Фома не ответил. Он просто обошёл крупного ежа стороной, и Антоний, помедлив, последовал за ним.
Когда все остальные были связаны, Зара перестала играть. Мелодия оборвалась, и в наступившей тишине слышно было только потрескивание тлеющих игл и шум моря.
Большой ёж медленно поднялся. Развернулся. И, не оглядываясь, пошёл обратно — к вулкану, к трещине в склоне, откуда они все выползли. Скрылся в темноте.
— Почему ты не дал мне связать его? — спросил Антоний.
Фома сел на камень, вытирая пот.
— Потому что в «Саду» Геррады сказано: «У каждого огня есть хранитель. И хранителя нельзя пленить, ибо, пленив его, ты пленишь сам огонь — и он погаснет, и мир станет холоднее». — Он посмотрел на связанных ежей, на их тускнеющие иглы. — Этих мы возьмём. Отвезём в Толедо, в Саламанку, покажем учёным. Они умрут там, вдали от вулкана. Но того, последнего, — нельзя. Он должен остаться. Иначе огонь в горе остынет, и всё, что здесь живёт, замёрзнет.
Антоний не знал, правда ли это. Может, Фома просто струсил. А может, и впрямь прочёл что-то, чего не читал Антоний.
Из двенадцати пойманных ежей до Испании доплыли семь. Остальные погасли в пути — иглы их потемнели, жала отвалились, тела рассыпались в пепел. В Саламанке их поместили в клетки, обложенные углями, чтобы поддержать жар. Зару заставили играть каждый день по часу. Ежи сворачивались, но уже не так охотно. Музыка их усмиряла, но не спасала.
Последний умер через год. Антоний был рядом. Он видел, как игла за иглой гасли, как тело сжималось, твердело, становилось камнем. Когда всё закончилось, от ежа остался только чёрный булыжник с узором из трещин, похожим на письмена.

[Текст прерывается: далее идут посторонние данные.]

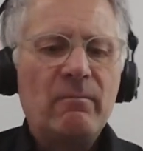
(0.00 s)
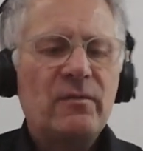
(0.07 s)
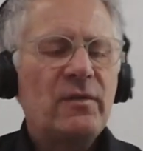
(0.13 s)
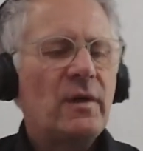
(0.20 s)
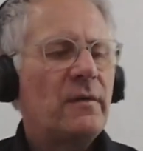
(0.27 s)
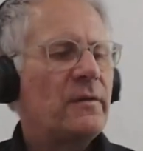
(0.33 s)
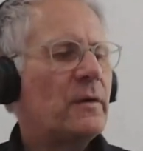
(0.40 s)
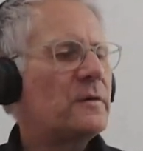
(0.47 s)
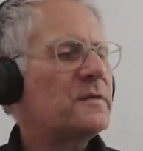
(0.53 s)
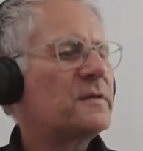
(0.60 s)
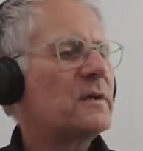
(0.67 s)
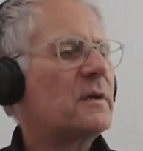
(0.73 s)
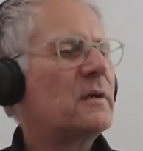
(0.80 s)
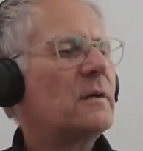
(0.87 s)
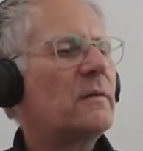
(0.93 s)
those
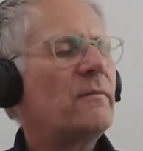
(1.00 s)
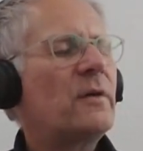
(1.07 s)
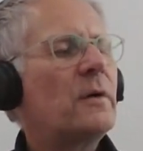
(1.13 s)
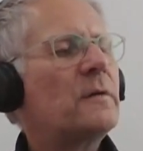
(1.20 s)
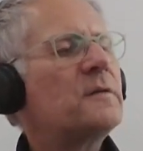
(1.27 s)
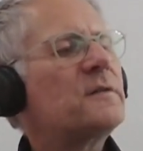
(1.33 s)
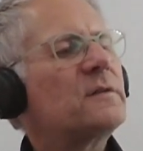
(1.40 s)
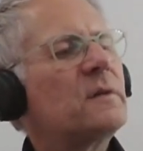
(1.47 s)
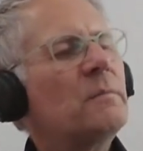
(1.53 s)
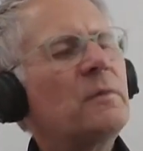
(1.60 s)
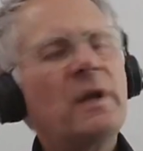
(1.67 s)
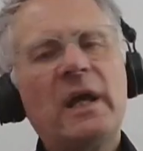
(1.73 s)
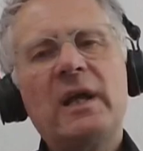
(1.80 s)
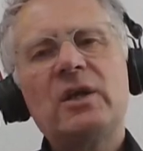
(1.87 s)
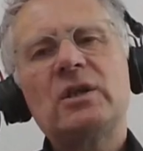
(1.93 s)

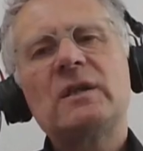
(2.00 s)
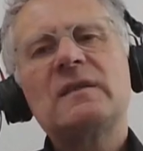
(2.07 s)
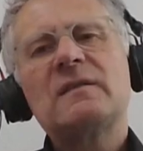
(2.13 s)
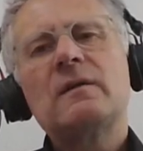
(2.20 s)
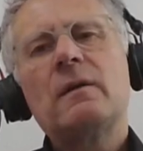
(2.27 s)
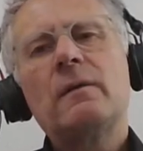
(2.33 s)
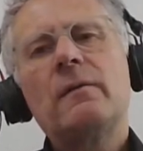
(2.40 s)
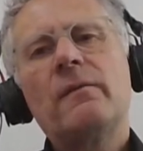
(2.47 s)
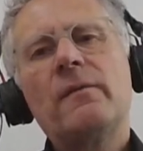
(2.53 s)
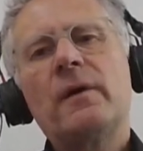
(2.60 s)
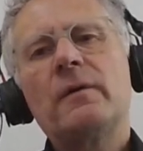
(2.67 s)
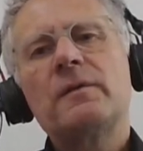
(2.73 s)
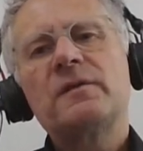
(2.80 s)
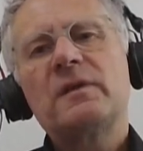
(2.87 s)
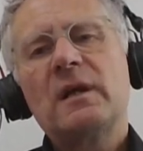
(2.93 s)
simulations, so
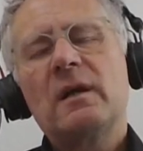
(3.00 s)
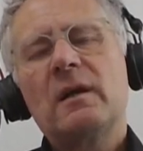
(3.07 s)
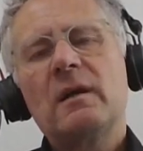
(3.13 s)
those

Антоний хотел сохранить его, но камень рассыпался от прикосновения. Рассыпался в пепел. В тот самый пепел, который они видели на Гаити.
Фома, узнав об этом, только покачал головой:
— Всё возвращается. Огонь — в землю, земля — в огонь. Мы хотели удержать чудо, но чудо не удержать. Оно принадлежит тому месту, где родилось.

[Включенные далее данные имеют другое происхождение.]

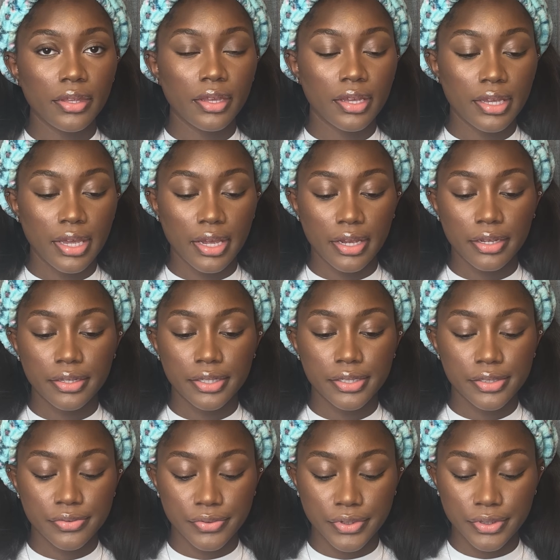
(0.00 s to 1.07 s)
yeah, it's
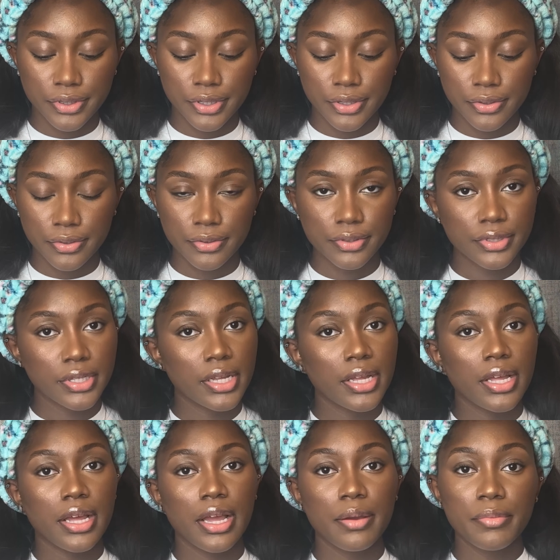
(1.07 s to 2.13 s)
real cute.
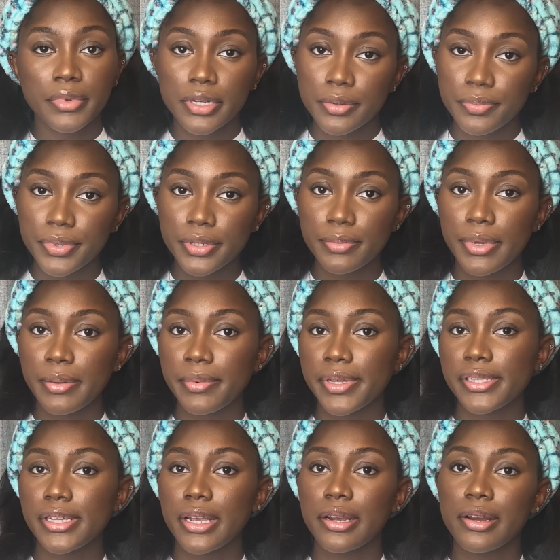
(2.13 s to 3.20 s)
I'm gonna put my
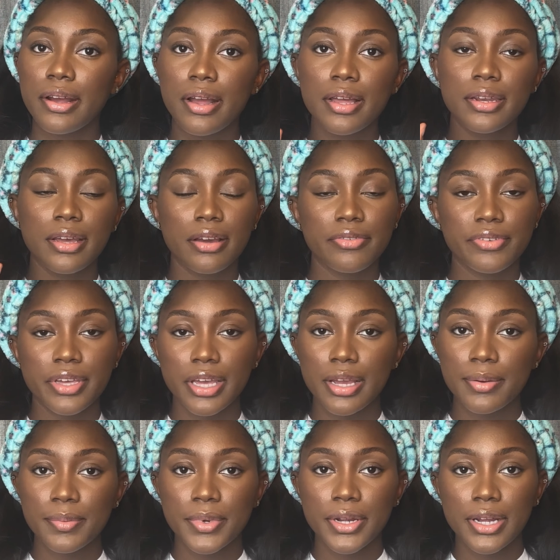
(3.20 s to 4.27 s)
mascara on off
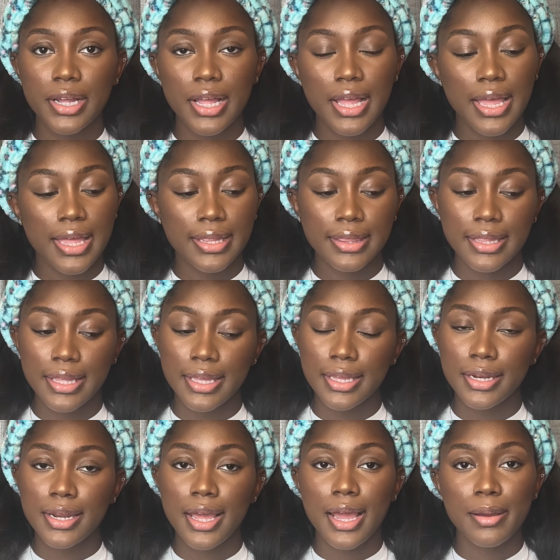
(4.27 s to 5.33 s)
camera, and
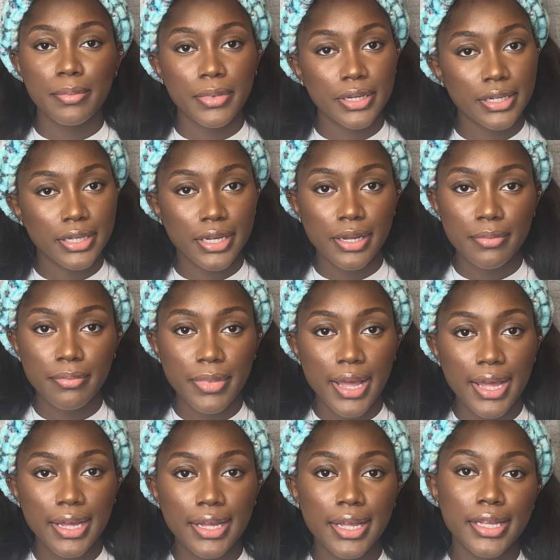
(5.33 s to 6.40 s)
then I'm gonna come
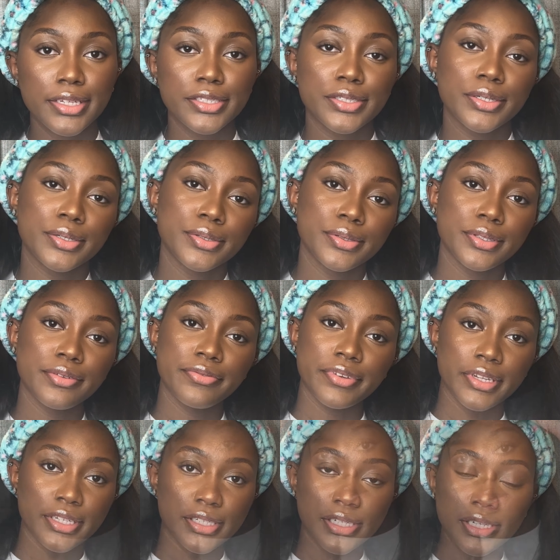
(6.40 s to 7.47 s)
back and show you the
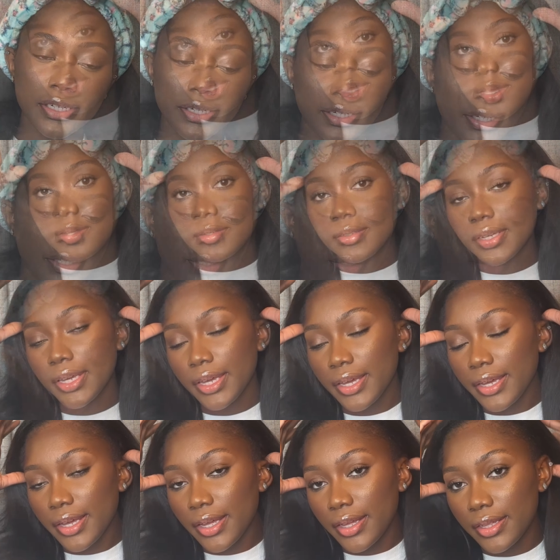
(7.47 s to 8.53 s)
finished look. Okay,
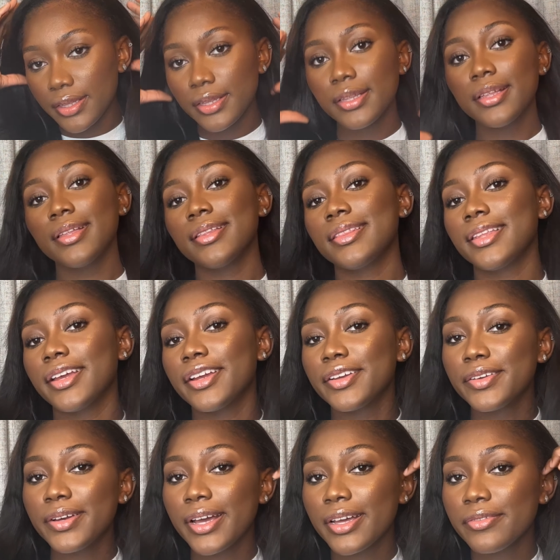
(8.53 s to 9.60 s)
y'all, there you
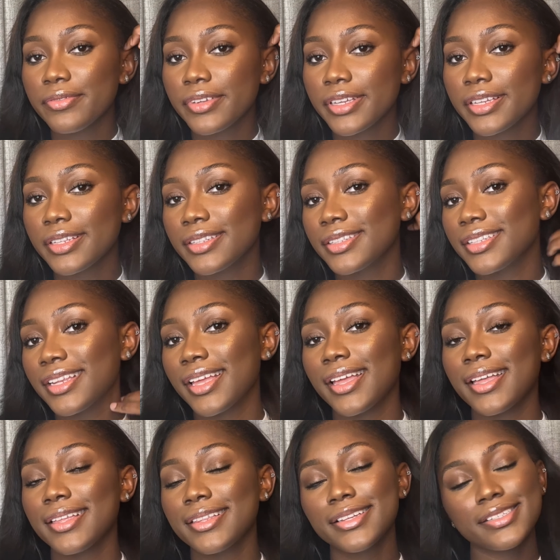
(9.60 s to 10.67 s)
have it.
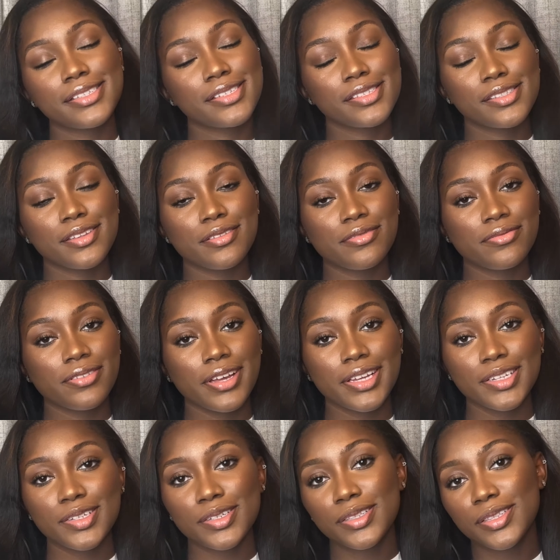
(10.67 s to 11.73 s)
This is the
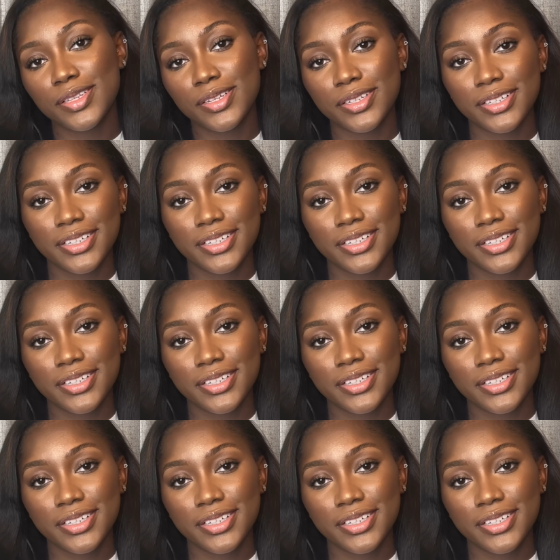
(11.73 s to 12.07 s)
final look.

Зара больше не играла на волынке. Продала её через год и купила себе свободу. Антоний слышал, что она вернулась в Марокко и стала торговкой пряностями. Иногда ему казалось, что он слышит её мелодию во сне — и просыпается в поту, словно рядом дышит что-то огненное.
Сам Антоний больше не ездил на острова.
Так пишут бестиарии о еже огнезубом. О том, что его можно поймать музыкой, но нельзя удержать в клетке. О том, что чудеса умирают вдали от дома. И о том, что некоторых стражей нельзя пленить, даже если очень хочется.
И каждый, кто читает это, должен спросить себя: а что стерегу я? И не пытаюсь ли я поймать то, что должно остаться на воле?
Ибо, как сказано у Геррады: «Omnis captivus captor est sui ipsius» — «Всякий пленитель — пленник самого себя».